While in London, she wrote to the physics department at York University in Toronto enquiring about job opportunities. In 1967, she was appointed assistant professor in physics there, the university's first woman professor in physics and believed to be Canada's only woman professor in theoretical physics at that time.
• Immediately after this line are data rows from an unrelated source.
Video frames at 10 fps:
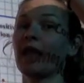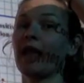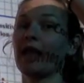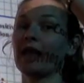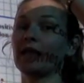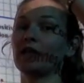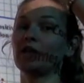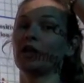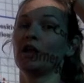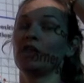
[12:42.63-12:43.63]

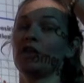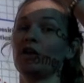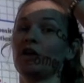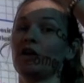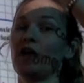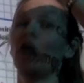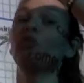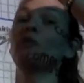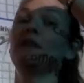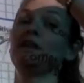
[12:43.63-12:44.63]
and the health
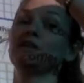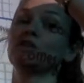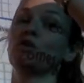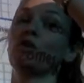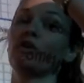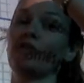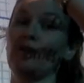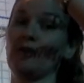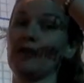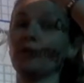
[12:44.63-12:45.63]
rating score that you
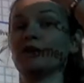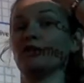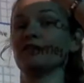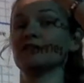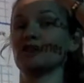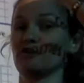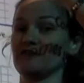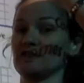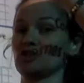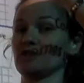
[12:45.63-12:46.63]
get when you visit your
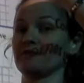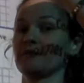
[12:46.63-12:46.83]
physician.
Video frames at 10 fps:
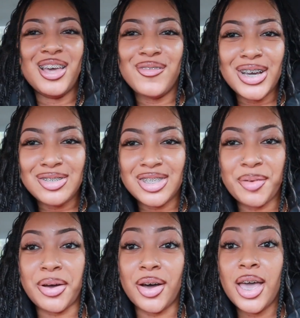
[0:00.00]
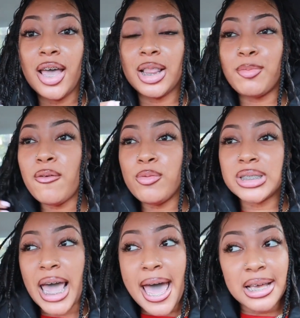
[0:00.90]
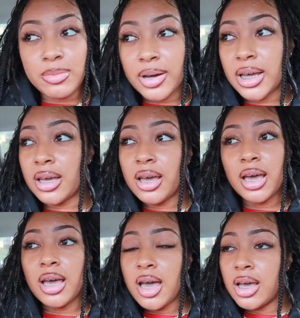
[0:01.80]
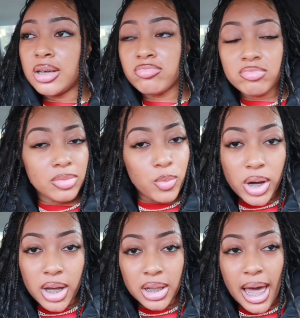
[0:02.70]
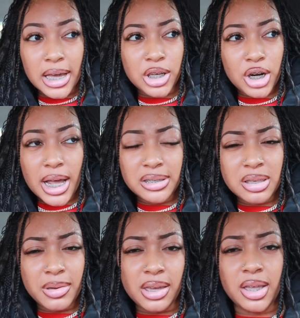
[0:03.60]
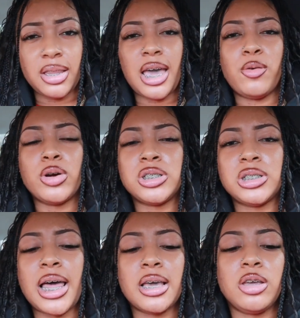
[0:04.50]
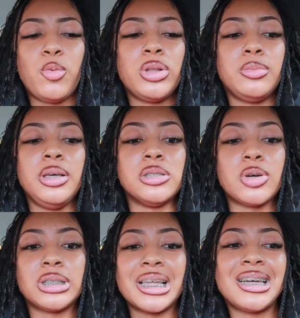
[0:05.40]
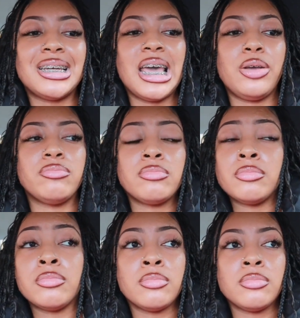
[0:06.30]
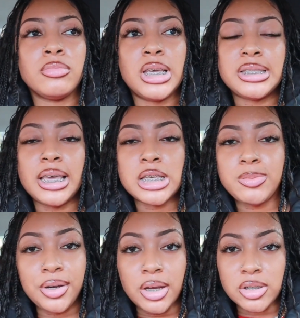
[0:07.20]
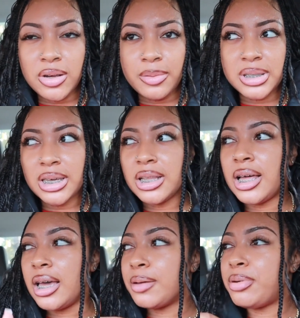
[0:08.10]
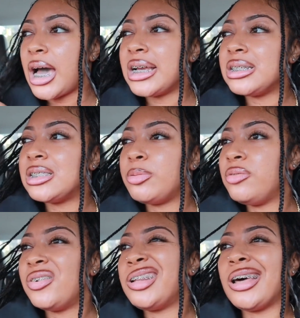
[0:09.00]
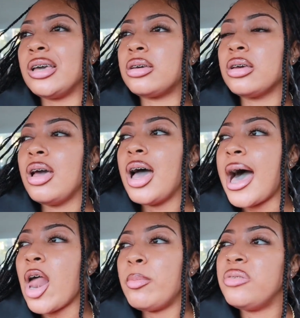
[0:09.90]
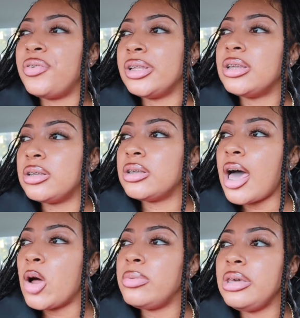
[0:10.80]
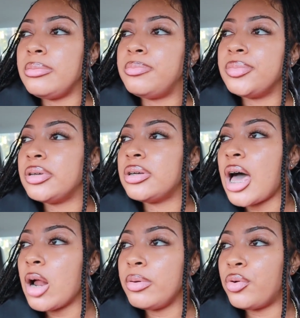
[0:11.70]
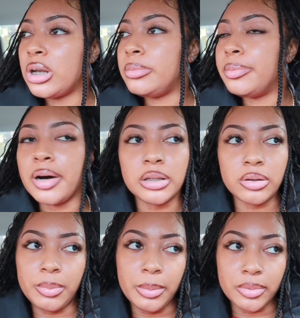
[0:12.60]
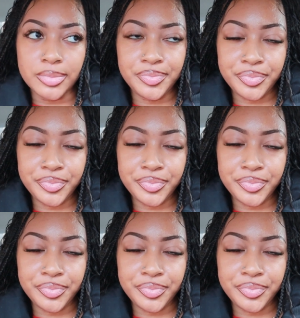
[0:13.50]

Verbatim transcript: fuck you talking about the movie was ass but what like you're next to me like we're like you're with me so at the end of the day it's the experience you know what i'm saying like i just don't be feeling like i don't be feeling i don't be i don't be wanting to be bothered with people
Other than a sabbatical year at the Department of Physics of Technion, the Israel Institute of Technology in Haifa from 1986, Freedhoff remained at York University until her retirement in 2005, having published over 40 research papers. She also collaborated with physicists in Australia, which led to Terry Rudolph undertaking his doctoral studies under Freedhoff's supervision in the 1990s. He is a professor of physics at Imperial College, and together with Matthew Pusey and Jonathan Barrett, one of the developers of the PBR theorem, an important development in quantum mechanics named for its three authors. Rudolph, who is Erwin Schrödinger's grandson, delivered one of the eulogies at Freedhoff's funeral.

==Personal life==
Freedhoff married Stephen Freedhoff when she was around 20. Stephen Freedhoff had graduated with a bachelor of commerce from the University of Toronto in 1957, going on to a career as a chartered accountant and consultant. They had a daughter, Michal Ilana Freedhoff, a son, Yoni Freedhoff, and seven grandchildren. Michal Freedhoff gained a doctorate in solid state chemistry, and went on to serve as a US Congressional Science and Engineering Fellow in the office of Ed Markey. She subsequently worked in a variety of government environmental protection roles, and was appointed Assistant Administrator for the Office of Chemical Safety and Pollution Prevention (OCSPP) of the US Environmental Protection Agency (EPA) in 2021. Yoni Freedhoff is an associate professor of Family Medicine at the University of Ottawa and author. Helen Freedhoff's personal pastimes included reading, playing piano, solving KenKen puzzles, and yoga.

Helen Freedhoff died suddenly on 10 June 2017 at the family's cottage in Muskoka, Ontario, a lakeside area near Toronto.

==Selected publications==

- W.R. Bruce, M.L. Pearson, Helen S. Freedhoff. The Linear Energy Transfer Distributions Resulting from Primary and Scattered X-Rays and Gamma Rays with Primary HVL's from 1.25 mm Cu to 11 mm Pb. Radiation Research, 19 (4): 606-620.
- Helen Freedhoff, J. Van Kranendonk (1967). Theory of coherent resonant absorption and emission at infrared and optical frequencies. Can. J. Physics, 45(5): 1833-1859.
- Helen S. Freedhoff (1979). Collective atomic effects in resonance fluorescence: Dipole-dipole interaction. Phys. Rev. A 19, 1132.
- Helen S. Freedhoff (1982). Collective atomic effects in resonance fluorescence: The "scaling factor". Phys. Rev. A 26, 684.
- Helen Freedhoff, Zhidang Chen (1990). Resonance fluorescence of a two-level atom in a strong bichromatic field. Phys. Rev. A 41, 6013.
- Tran Quang, Helen Freedhoff (1993). Index of refraction of a system of strongly driven two-level atoms. Phys. Rev. A 48, 3216.
- Helen Freedhoff (2004). Evolution in time of an N-atom system. I. A physical basis set for the projection of the master equation. Physical Review A. 69 (1).